I am new to python. I am trying to use os.path.getsize() to obtain the file size. However, if the file name is not in Englist, but in Chinese, Gemany, or French, etc, Python cannot recognize it and do not return the size of the file. Could you please help me with it? How can I let Python recognize the file's name and return the size of these kind of files?
For example:
The file's name is:Показатели естественного и миграционного прироста до 2030г.doc
path="C:\xxxx\xxx\xxxx\Показатели естественного и миграционного прироста до 2030г.doc"
I'd like to use"
os.path.getsize(path)
But it does not recognize the file name. Could you please kindly tell me what should I do?
Thank you very much!
Use Unicode filenames and let Python encode the codepoints to the correct encoding for your system.

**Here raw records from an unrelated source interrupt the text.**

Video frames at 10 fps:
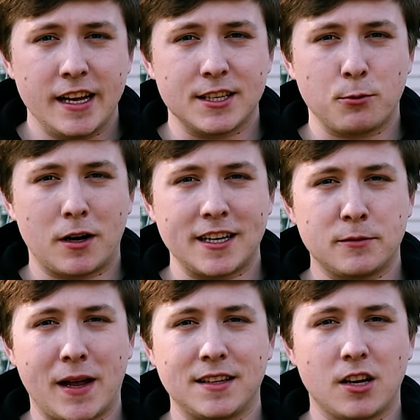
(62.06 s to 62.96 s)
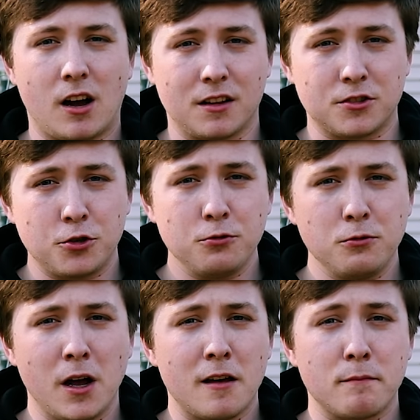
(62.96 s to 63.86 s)
is what I spent on
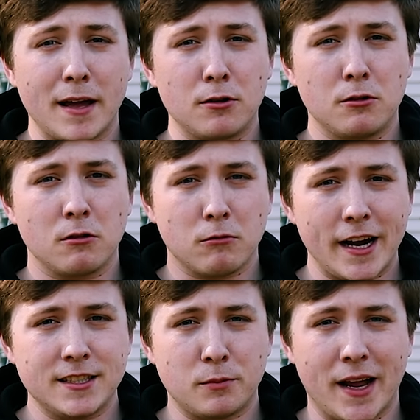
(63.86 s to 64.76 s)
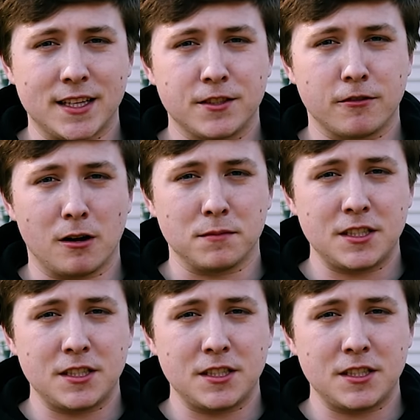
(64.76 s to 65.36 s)
2 metal raised beds from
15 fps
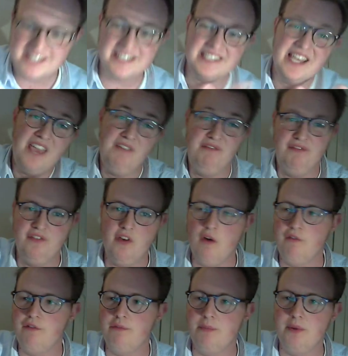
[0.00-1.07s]
safe
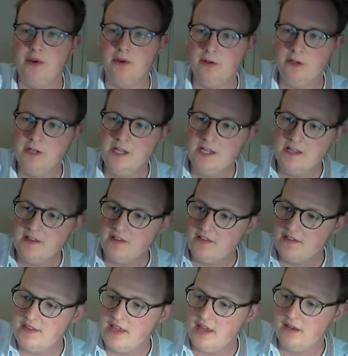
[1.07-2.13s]
of a burn
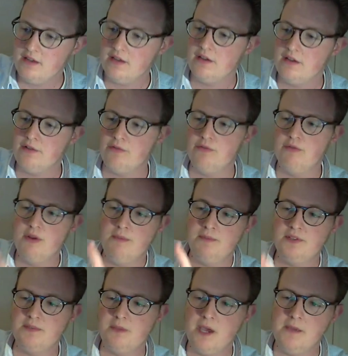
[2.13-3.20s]
than
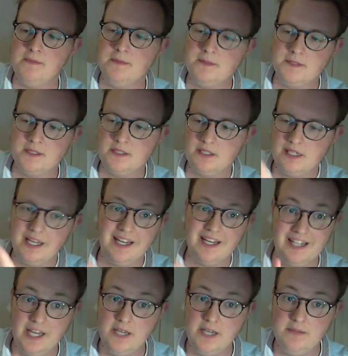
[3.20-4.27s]
ripped papers, like
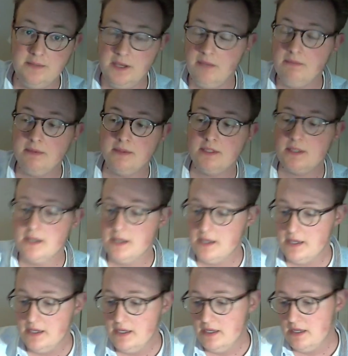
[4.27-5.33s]
laid papers,
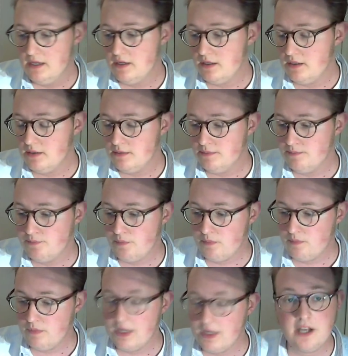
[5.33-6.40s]

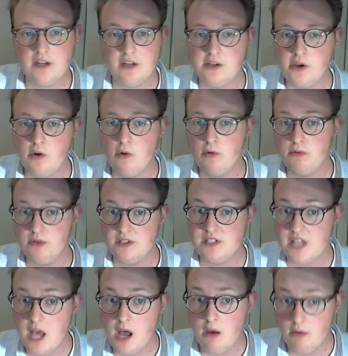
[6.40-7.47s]
like your
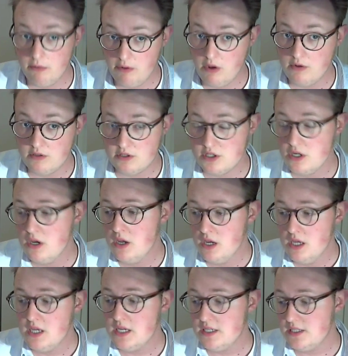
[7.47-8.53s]
Rizla Orange
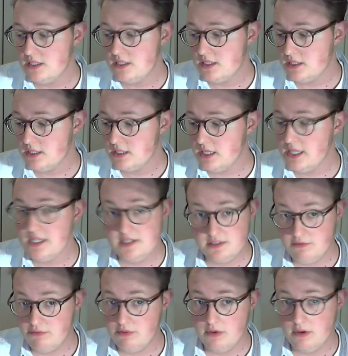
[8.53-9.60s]
is
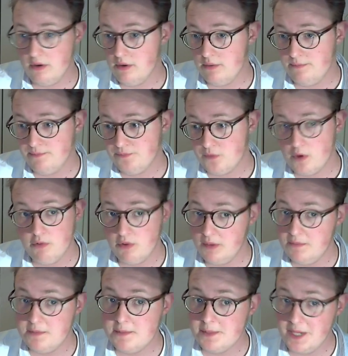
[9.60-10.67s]
a
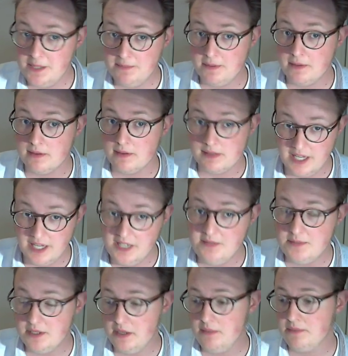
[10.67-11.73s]
ripped paper, laid
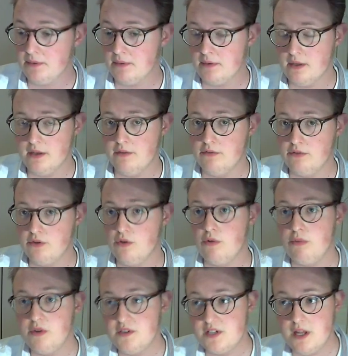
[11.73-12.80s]
paper, and your
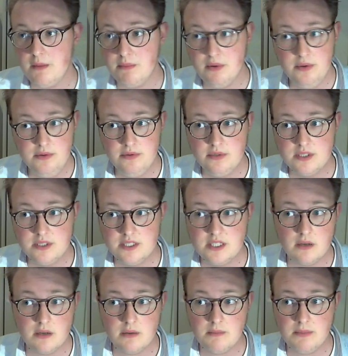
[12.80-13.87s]
Rizla Blue is
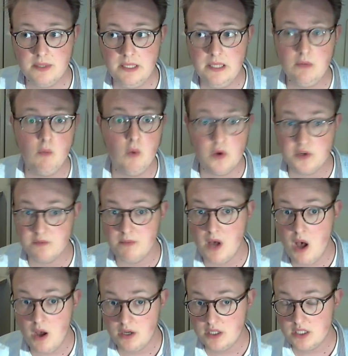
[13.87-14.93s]
gonna be
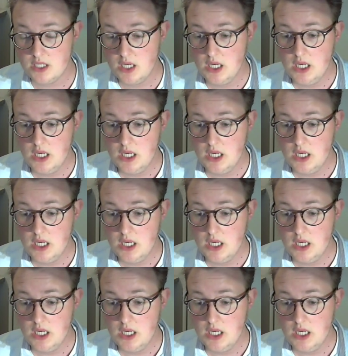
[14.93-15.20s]
watermarked.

Alternatively, detect the filesystem encoding yourself, and ensure that your filenames are using that specific encoding when passing these to the os.path.getsize()
function.
If you do not yet know what Unicode is, or how that relates to encodings, I urge you to read:
The Absolute Minimum Every Software Developer Absolutely, Positively Must Know About Unicode and Character Sets (No Excuses!) by Joel Spolsky
The Python Unicode HOWTO
Pragmatic Unicode by Ned Batchelder
before you continue.
If you are specifying a literal string in your source code, then you need to make sure that you have specified the codec used to save your source, and to use a unicode literal:
# -*- coding: utf-8 -*-
path = u"C:\xxxx\xxx\xxxx\Показатели естественного и миграционного прироста до 2030г.doc"
specifies that you saved your source code in UTF-8 and that the path
variable should hold a Unicode string (note the u''
string literal).
You can solve your problem with this code:
import codecs
path="C:\xxxx\xxx\xxxx\Показатели естественного и миграционного прироста до 2030г.doc"
path=codecs.decode(path,'utf8')
os.path.getsize(path)